A coalition of civil rights groups has launched the Black History is American History campaign to push back on Gov. Youngkin’s efforts to force teachers and schools to whitewash teaching about history and racism. Students have the right to learn the truth about our history and our present.

We are inviting Virginia parents and families to use the governor’s “tip line” to tell Gov. Youngkin that denying students the freedom to learn is bad for children, families, and the future.

Unfortunately, Virginia is far from alone. Politicians and political operatives are out to build power by mobilizing a backlash to honest teaching about racism in our history and institutions. And those efforts are connected to campaigns for so-called “Don’t Say Gay” laws, which threaten teachers who acknowledge the reality of LGBTQ students and families.

And all of this goes hand in hand with a surge in censorship in classrooms and libraries. The American Library Association recently released its list of the books most often challenged last year. Most of them were about Black and LGBTQ people. And that reminded me that Gov. Youngkin’s campaign actually ran an ad featuring a woman who objected to the teaching of Toni Morrison’s Pulitzer Prize-winning novel “Beloved” in her son’s senior-year English class.

Watching politicians build power by inflaming fears about Black people can be deeply discouraging. It can also be intensely motivating.

As a Black Christian writing this column during Holy Week, I draw strength from the historic witness of the Black church and its role in supporting and sustaining Black people as we made history. I celebrate the power and impact of Martin Luther King, Jr’s appeal to both the Constitution’s promise of equality under law and the great faith traditions’ call for us to treat one another with decency and respect.

And I lift up the words of Lonnie Bunch, the founding director of the National Museum of African American History and Culture and now the director of the Smithsonian Institution, who reminds us that “there are few things as powerful and as important as a people, as a nation that is steeped in its history.”
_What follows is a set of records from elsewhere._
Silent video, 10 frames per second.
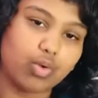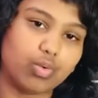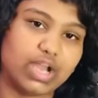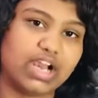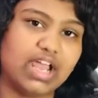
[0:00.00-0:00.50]

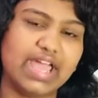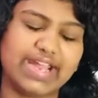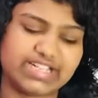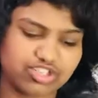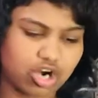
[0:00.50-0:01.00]
well,
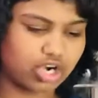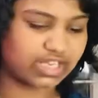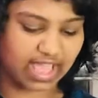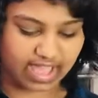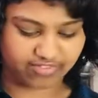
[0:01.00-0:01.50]
it did not
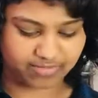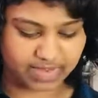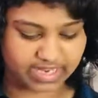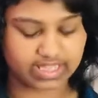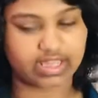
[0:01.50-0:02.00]
have
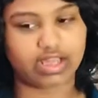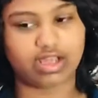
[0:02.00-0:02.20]
many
Ben Jealous is president of People For the American Way and Professor of the Practice in the Africana Studies Department at the University of Pennsylvania where he teaches leadership. Jealous has decades of experience as a leader, coalition builder, campaigner for social justice and seasoned nonprofit executive. In 2008, he was chosen as the youngest-ever president and CEO of the NAACP. He is a graduate of Columbia University and Oxford, where he was a Rhodes Scholar, and he has taught at Princeton and the University of Pennsylvania.